## What you have to do
Pictures excluded, output the lines of the data below between the one holding "Silent video, 10 frames per second." and the one holding "[5.40-6.30s]", inclusive, exactly as they stand.

(Data supplied)

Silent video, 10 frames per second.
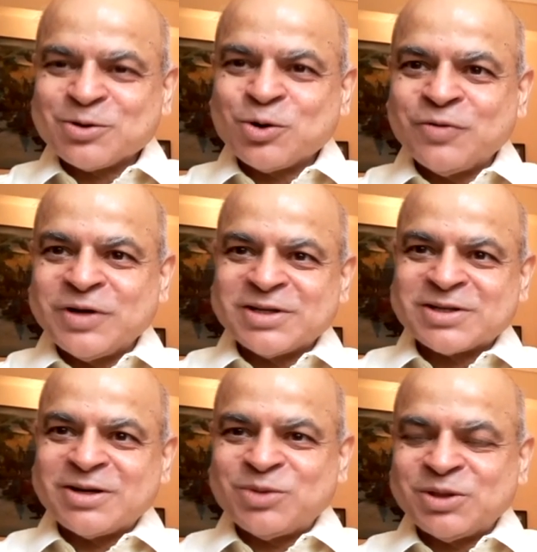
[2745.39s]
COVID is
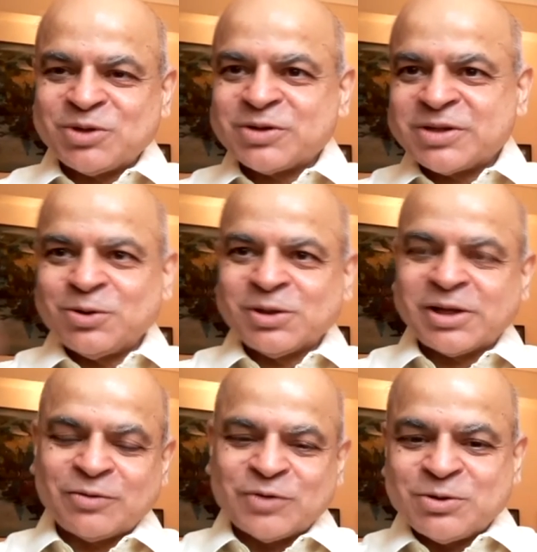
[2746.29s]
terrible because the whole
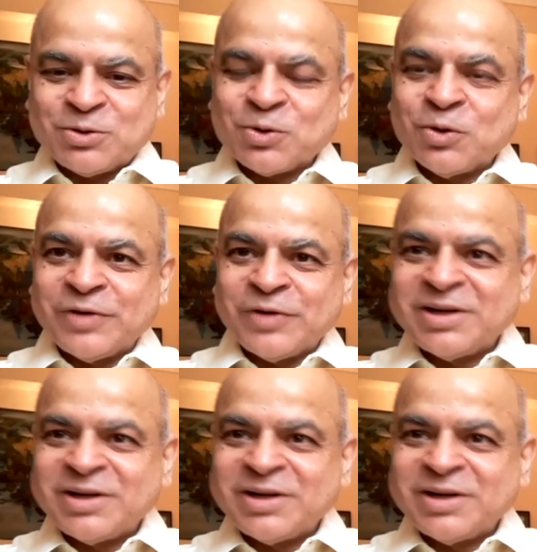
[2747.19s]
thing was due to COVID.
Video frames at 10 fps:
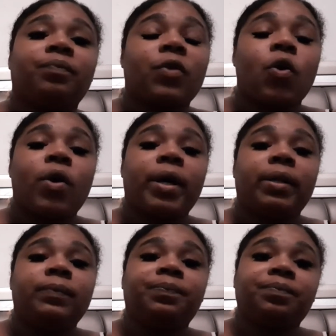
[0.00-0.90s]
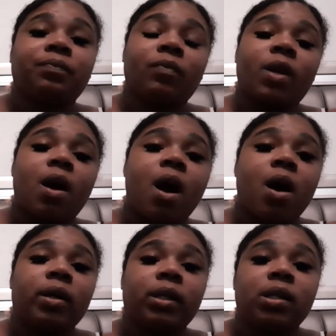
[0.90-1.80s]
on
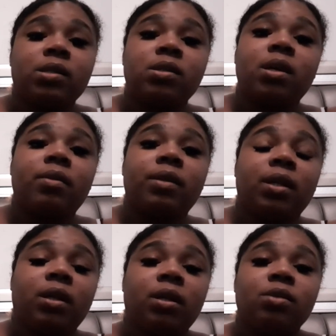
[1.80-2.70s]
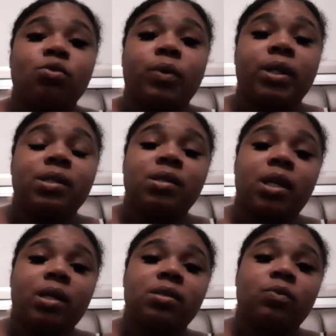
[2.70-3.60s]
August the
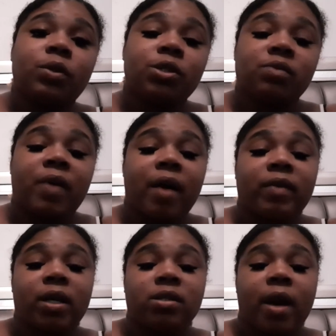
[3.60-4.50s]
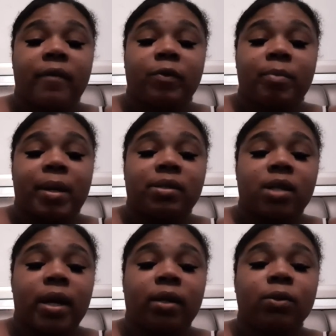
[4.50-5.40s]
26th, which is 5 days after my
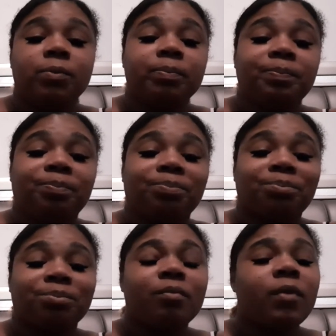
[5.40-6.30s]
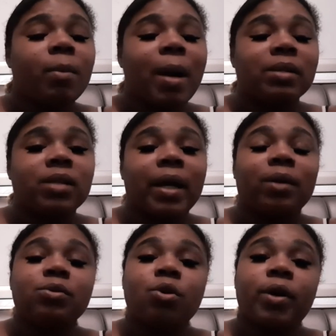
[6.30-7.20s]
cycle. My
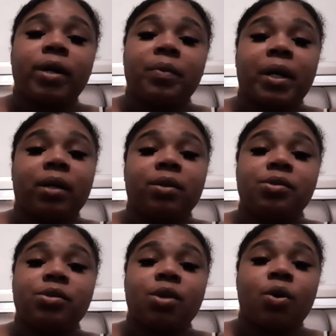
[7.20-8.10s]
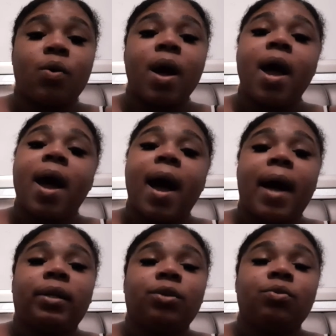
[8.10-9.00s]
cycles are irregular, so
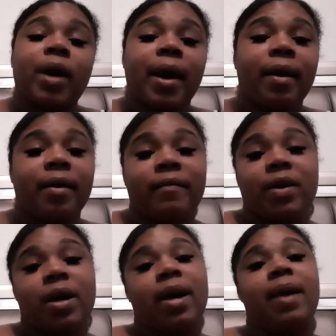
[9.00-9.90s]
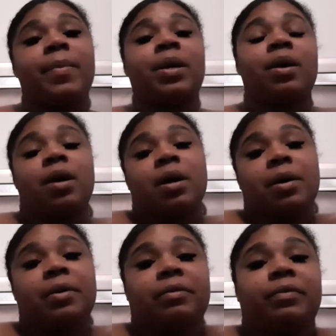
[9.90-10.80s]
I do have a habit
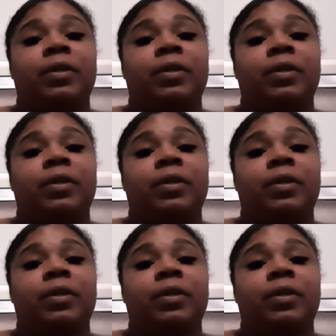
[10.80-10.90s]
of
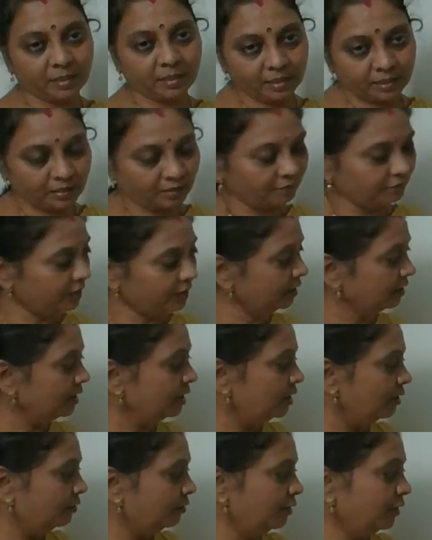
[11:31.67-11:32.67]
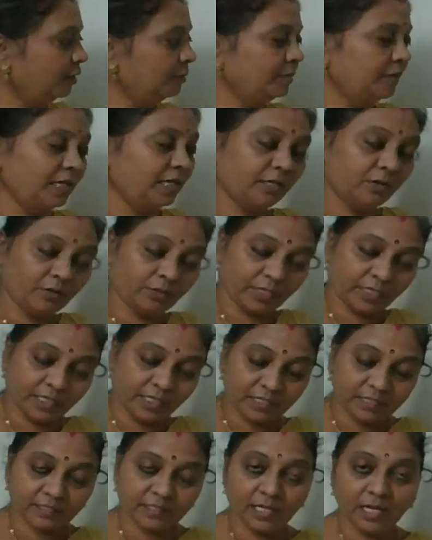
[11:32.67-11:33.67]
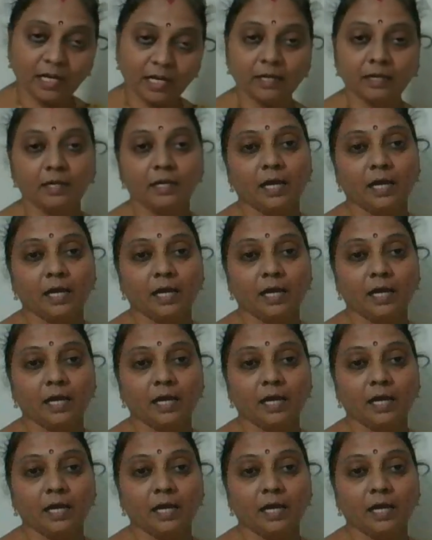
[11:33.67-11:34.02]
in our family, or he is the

(End Data supplied)
(Data supplied)

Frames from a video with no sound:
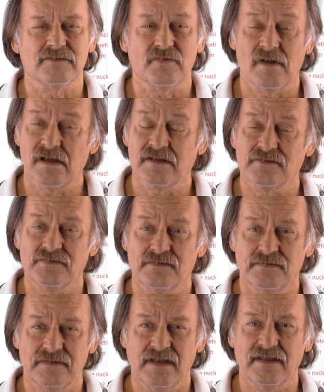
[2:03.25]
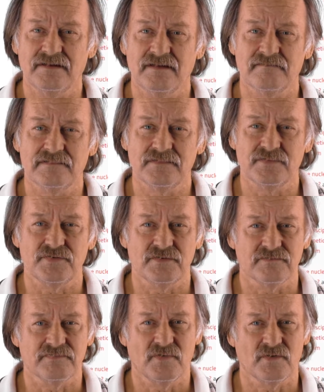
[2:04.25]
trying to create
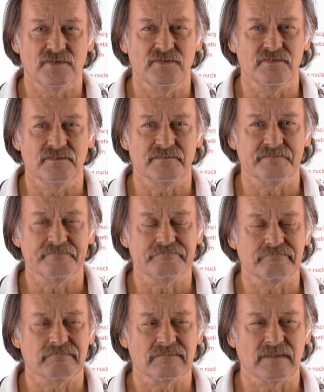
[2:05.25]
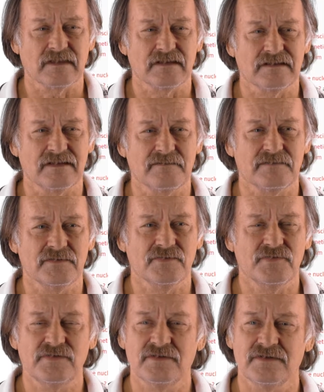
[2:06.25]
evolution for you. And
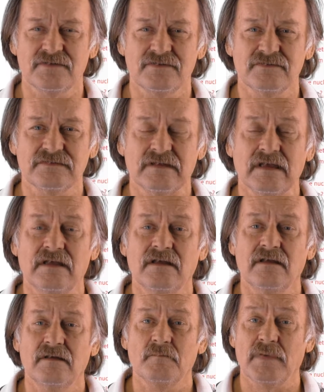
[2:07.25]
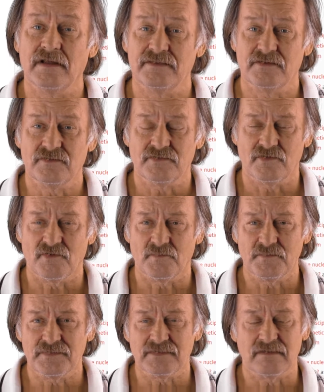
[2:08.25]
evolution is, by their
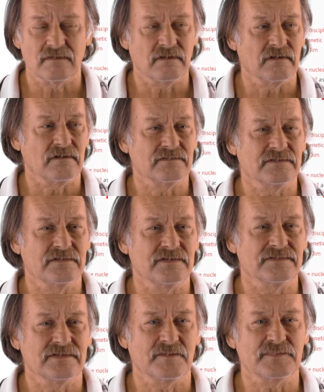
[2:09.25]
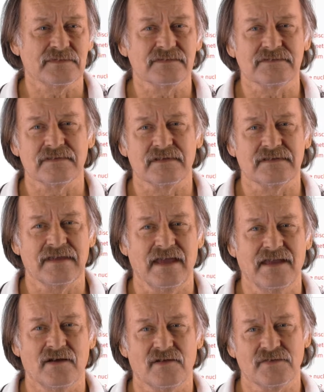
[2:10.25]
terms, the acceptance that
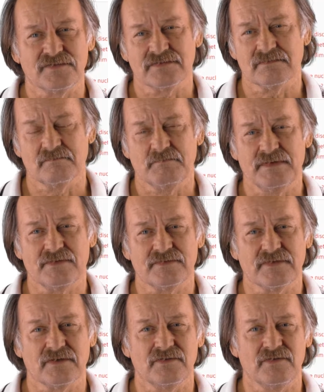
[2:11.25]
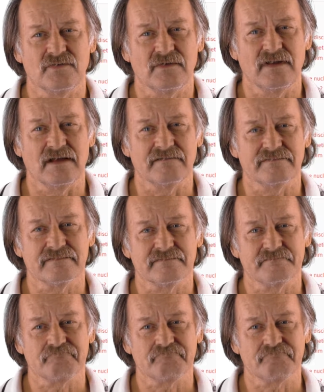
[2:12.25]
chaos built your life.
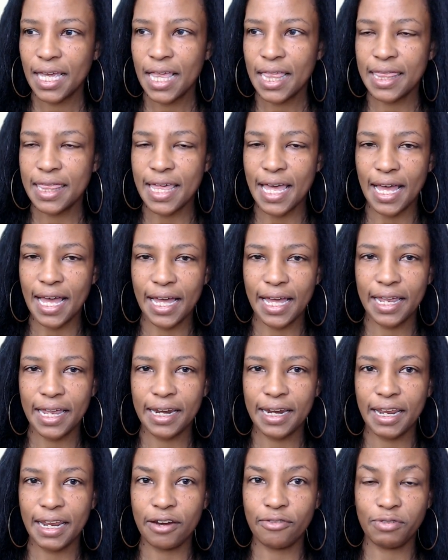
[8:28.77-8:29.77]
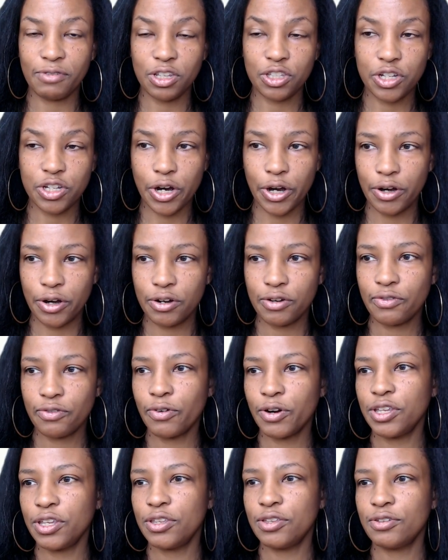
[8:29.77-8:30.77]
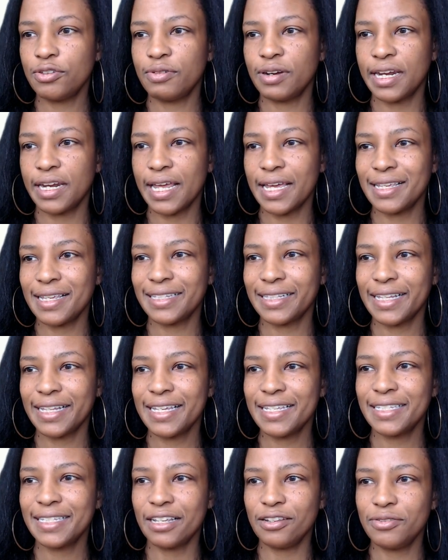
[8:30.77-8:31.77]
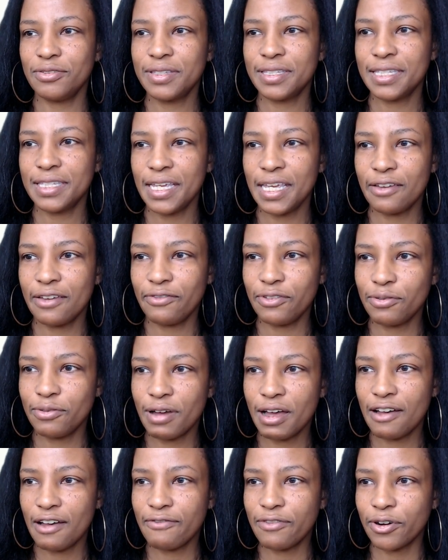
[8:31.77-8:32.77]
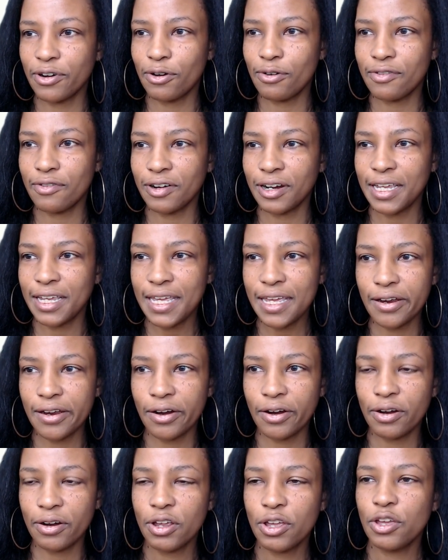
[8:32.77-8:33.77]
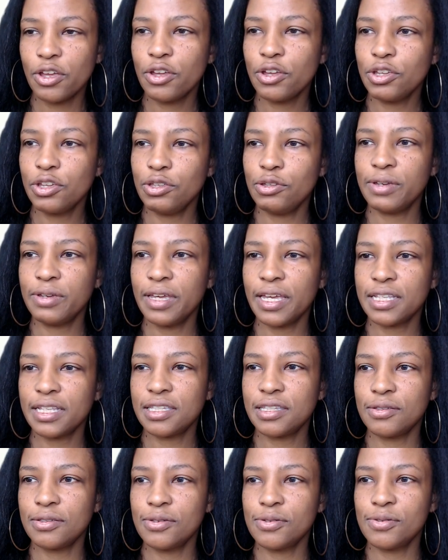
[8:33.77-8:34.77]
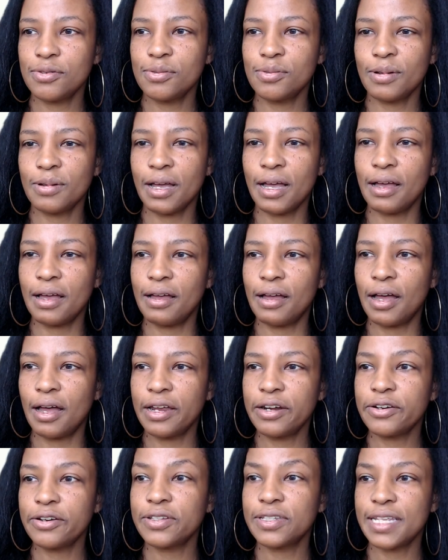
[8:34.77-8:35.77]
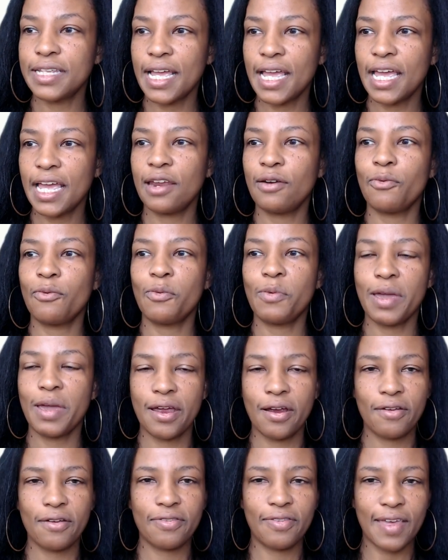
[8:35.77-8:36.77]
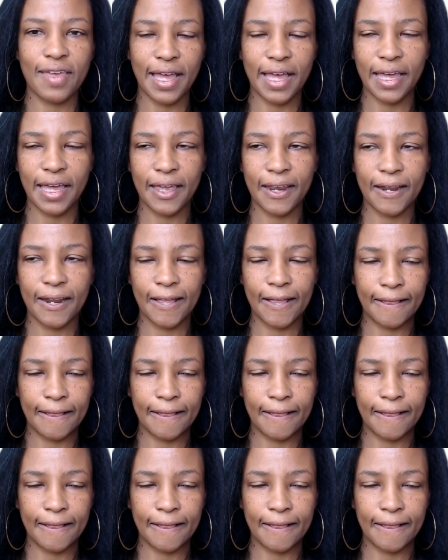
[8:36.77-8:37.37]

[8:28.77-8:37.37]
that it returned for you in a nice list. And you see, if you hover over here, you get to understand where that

(End Data supplied)

## Completed exercise
Silent video, 10 frames per second.
[2745.39s]
COVID is
[2746.29s]
terrible because the whole
[2747.19s]
thing was due to COVID.
Video frames at 10 fps:
[0.00-0.90s]
[0.90-1.80s]
on
[1.80-2.70s]
[2.70-3.60s]
August the
[3.60-4.50s]
[4.50-5.40s]
26th, which is 5 days after my
[5.40-6.30s]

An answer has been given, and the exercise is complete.